By now we used to bring a cousin with us, who was my brother's age and together with our spaniel, we were extremely cramped when we battened down for the night, though there were no black beetles in the van, like there had been in the tent.
I remember a little girl whom we had befriended, called Sheila and one day, we were all crossing the stream on a little wooden plank, which was slippery after rain, so that we could get to the land between the stream and the river, in order to play there.
Sheila was only about four years old and I remember very clearly that she slipped off the plank and was swept slowly down the stream under the water, and her little white wellingtons were the last things I saw of her. I ran as fast as I could and told a man who was coming out of the toilet shed, that Sheila had fallen in.
I remember he was doing up his flies, but he quicky ran to the stream and hauled her out. She was being dragged slowly towards a Mill Race (whatever that was) but the grown ups kept saying how dangerous it was. There was an eel trap in that area and we had stood and watched them squirming while they were being skinned. Apparently there had been a few cases of children drowning during past years at this place, so the man who owned the place said.
Looking back, I cannot for the life of me think why we were allowed to run wild like that but all the children of that time were allowed freedom to explore and do quite dangerous things by todays standards. It was the norm then.
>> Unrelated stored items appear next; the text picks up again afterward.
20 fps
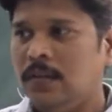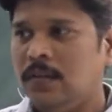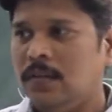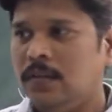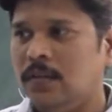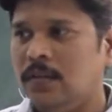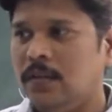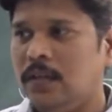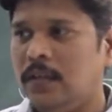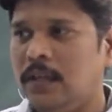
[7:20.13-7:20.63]

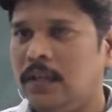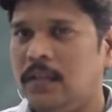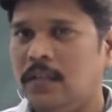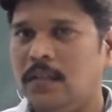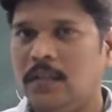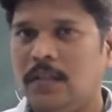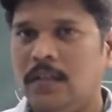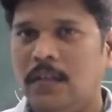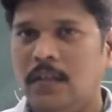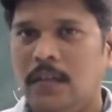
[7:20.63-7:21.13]
so it
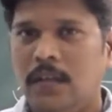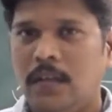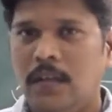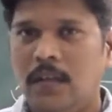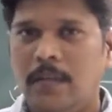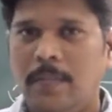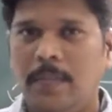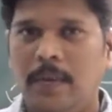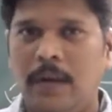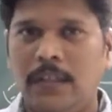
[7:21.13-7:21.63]
is
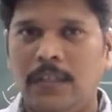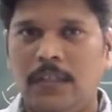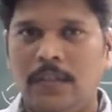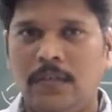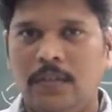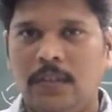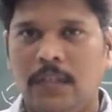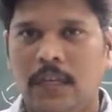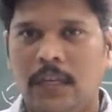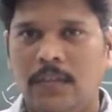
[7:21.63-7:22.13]
a
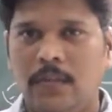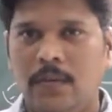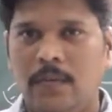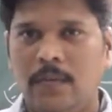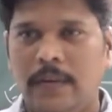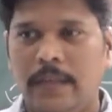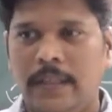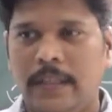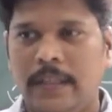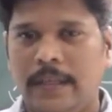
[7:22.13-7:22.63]
positive charge
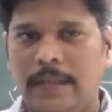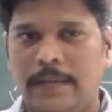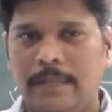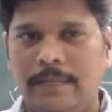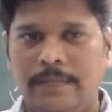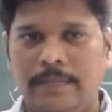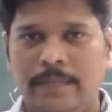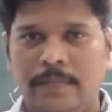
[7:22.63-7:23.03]
over there.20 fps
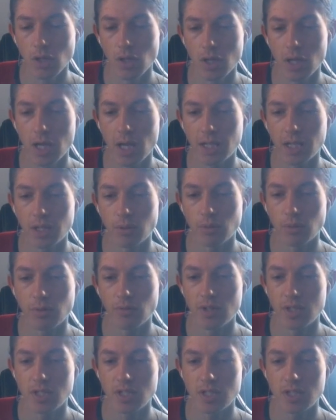And get rid of
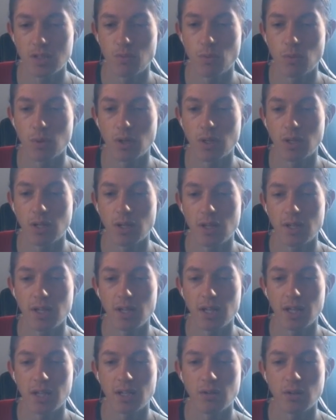this, because we want it in our
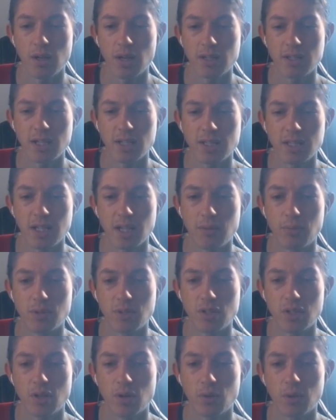deck, and Test Ape is
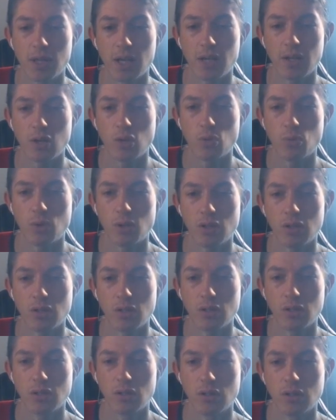an okay opener.
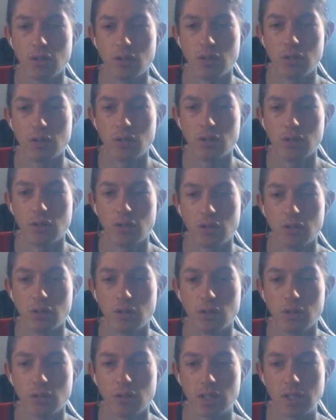
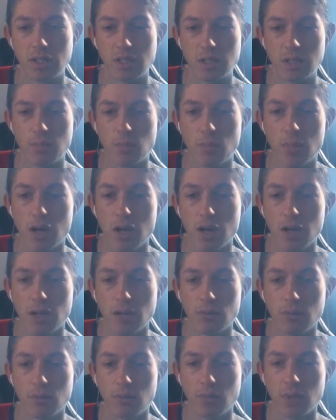Because it might
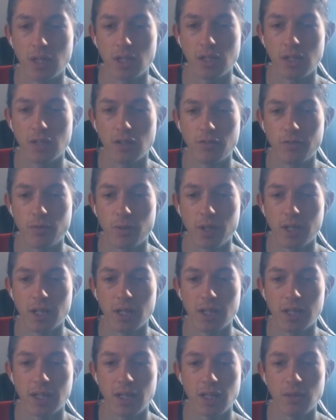mean that if we get a
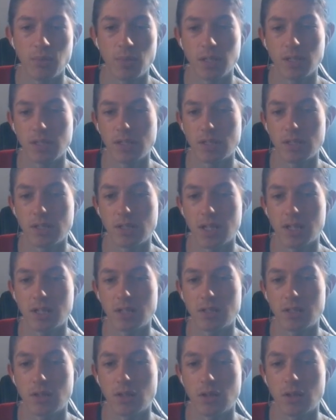Glad Beast
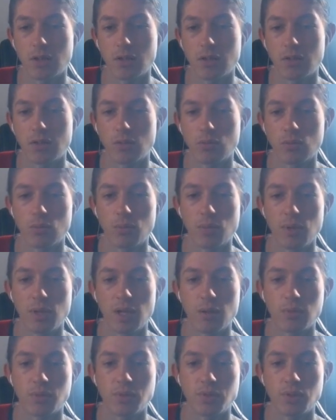next turn, we'll be
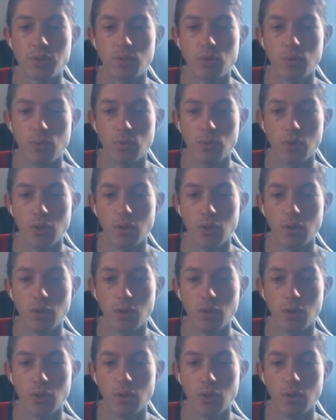able to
Sheila was confined to bed for the rest of the holiday as she had swallowed a lot of water. However, I think her aunty, who was bringing her up, thought we were a bad influence. Maybe that was why she was kept inside. We all thought that it wasn't fair because after all, I had got help for her. No one said thank you.
I now feel very sorry for my mother who had to go on these holidays that were obviously very stressful, year after year. I think her endurance was remarkable.
I am sorry that the photos had to be put on the blog via my camera as I don't have a scanner available.
What dangerous things did you do as a child?